## Aim of the task
Only the words of the entries are wanted, repeated exactly and without images.
───── Data for processing ─────
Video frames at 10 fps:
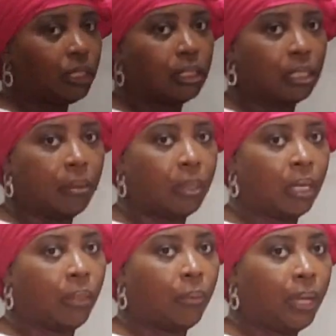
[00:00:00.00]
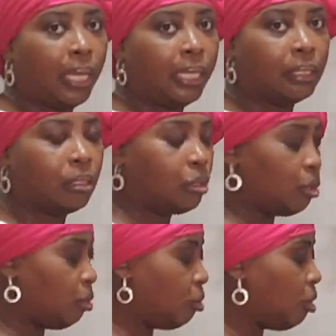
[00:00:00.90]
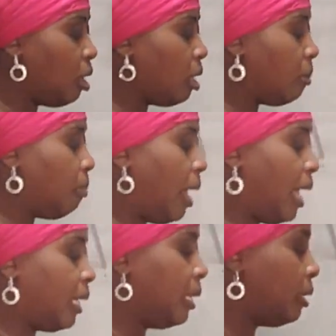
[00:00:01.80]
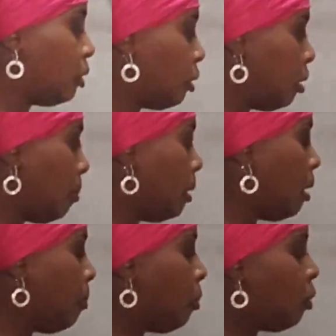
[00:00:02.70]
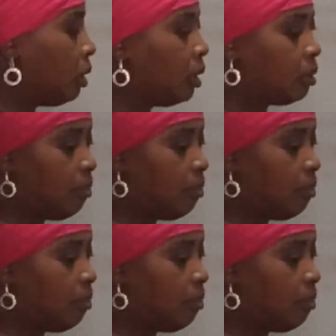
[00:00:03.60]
some other ways to package somewhat more of this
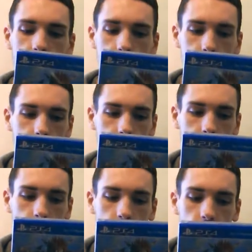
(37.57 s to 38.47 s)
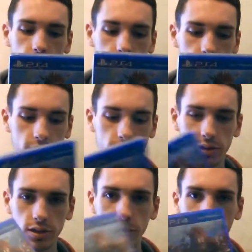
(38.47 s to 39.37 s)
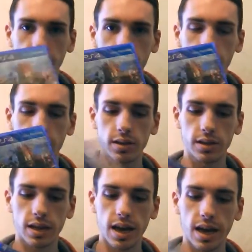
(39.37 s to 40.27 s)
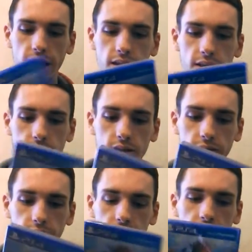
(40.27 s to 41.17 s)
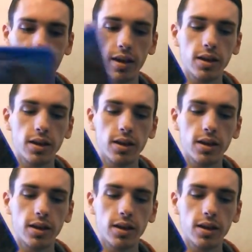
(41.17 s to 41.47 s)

we're going to be comparing the size and stuff like that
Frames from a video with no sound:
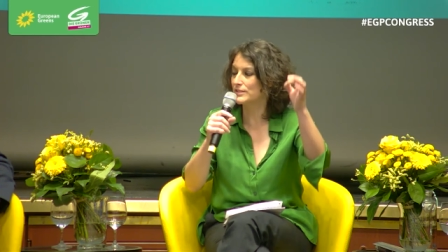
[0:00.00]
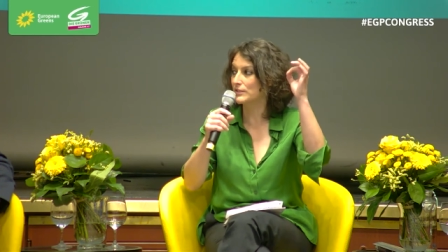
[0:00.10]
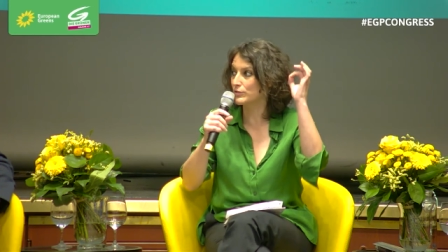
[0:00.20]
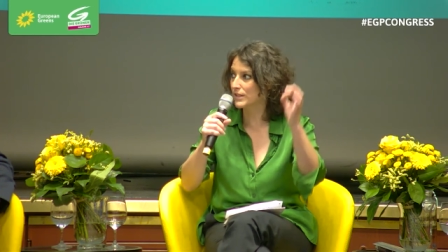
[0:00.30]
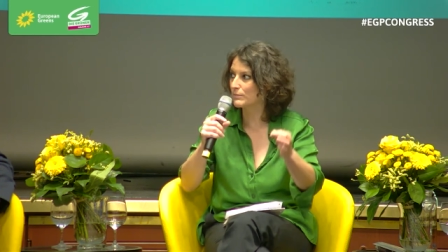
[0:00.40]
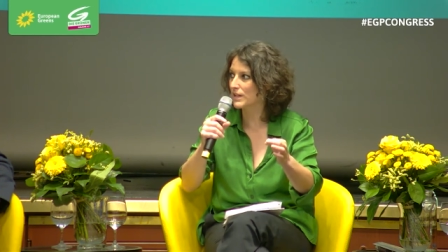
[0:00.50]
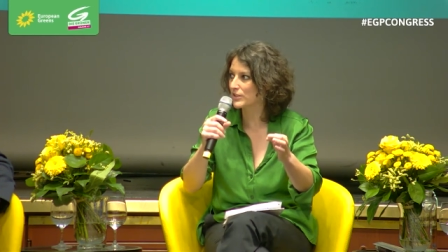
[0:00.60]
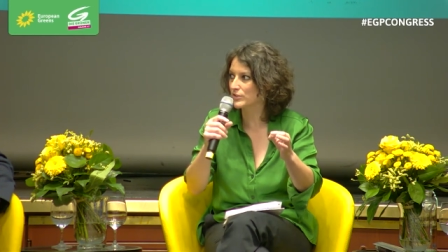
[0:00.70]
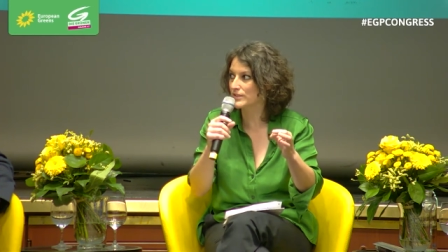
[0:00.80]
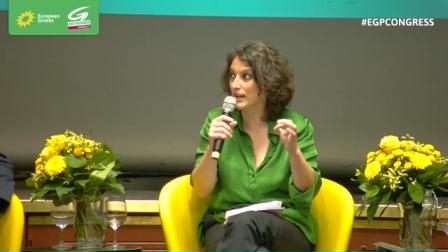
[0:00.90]
and green
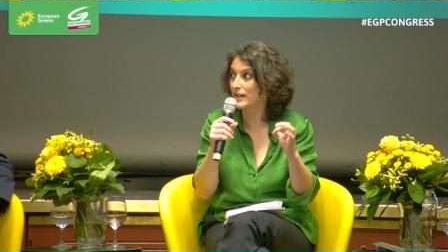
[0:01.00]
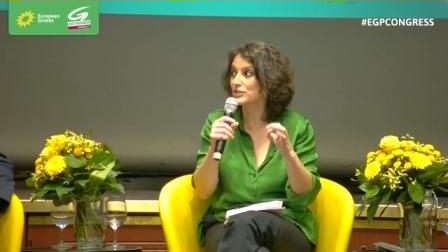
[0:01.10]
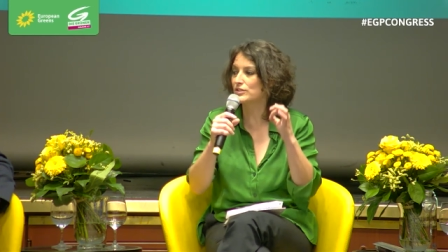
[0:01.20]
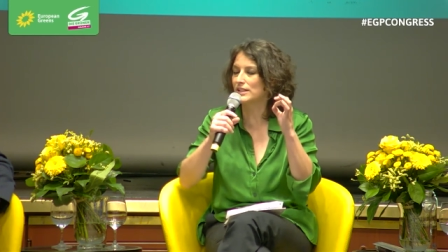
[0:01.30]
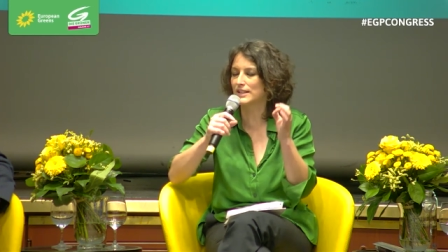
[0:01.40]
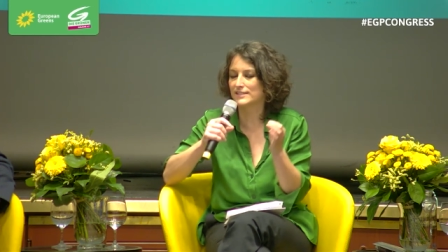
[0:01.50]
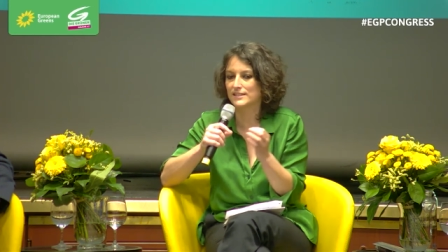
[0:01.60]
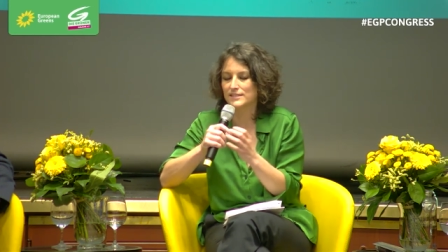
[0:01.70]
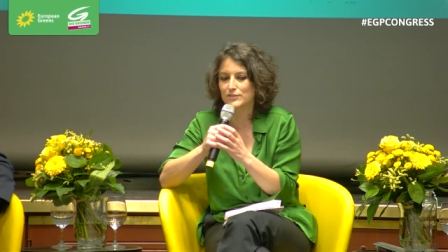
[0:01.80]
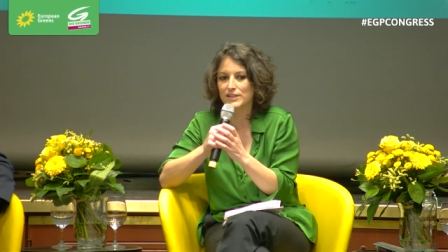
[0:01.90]
measures that are actually
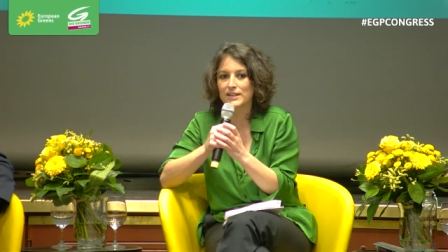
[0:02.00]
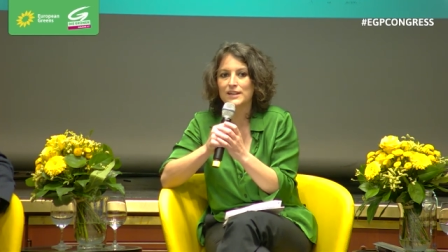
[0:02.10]
necessary.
─────
## Exercise response
Video frames at 10 fps:
[00:00:00.00]
[00:00:00.90]
[00:00:01.80]
[00:00:02.70]
[00:00:03.60]
some other ways to package somewhat more of this
(37.57 s to 38.47 s)
(38.47 s to 39.37 s)
(39.37 s to 40.27 s)
(40.27 s to 41.17 s)
(41.17 s to 41.47 s)

we're going to be comparing the size and stuff like that
Frames from a video with no sound:
[0:00.00]
[0:00.10]
[0:00.20]
[0:00.30]
[0:00.40]
[0:00.50]
[0:00.60]
[0:00.70]
[0:00.80]
[0:00.90]
and green
[0:01.00]
[0:01.10]
[0:01.20]
[0:01.30]
[0:01.40]
[0:01.50]
[0:01.60]
[0:01.70]
[0:01.80]
[0:01.90]
measures that are actually
[0:02.00]
[0:02.10]
necessary.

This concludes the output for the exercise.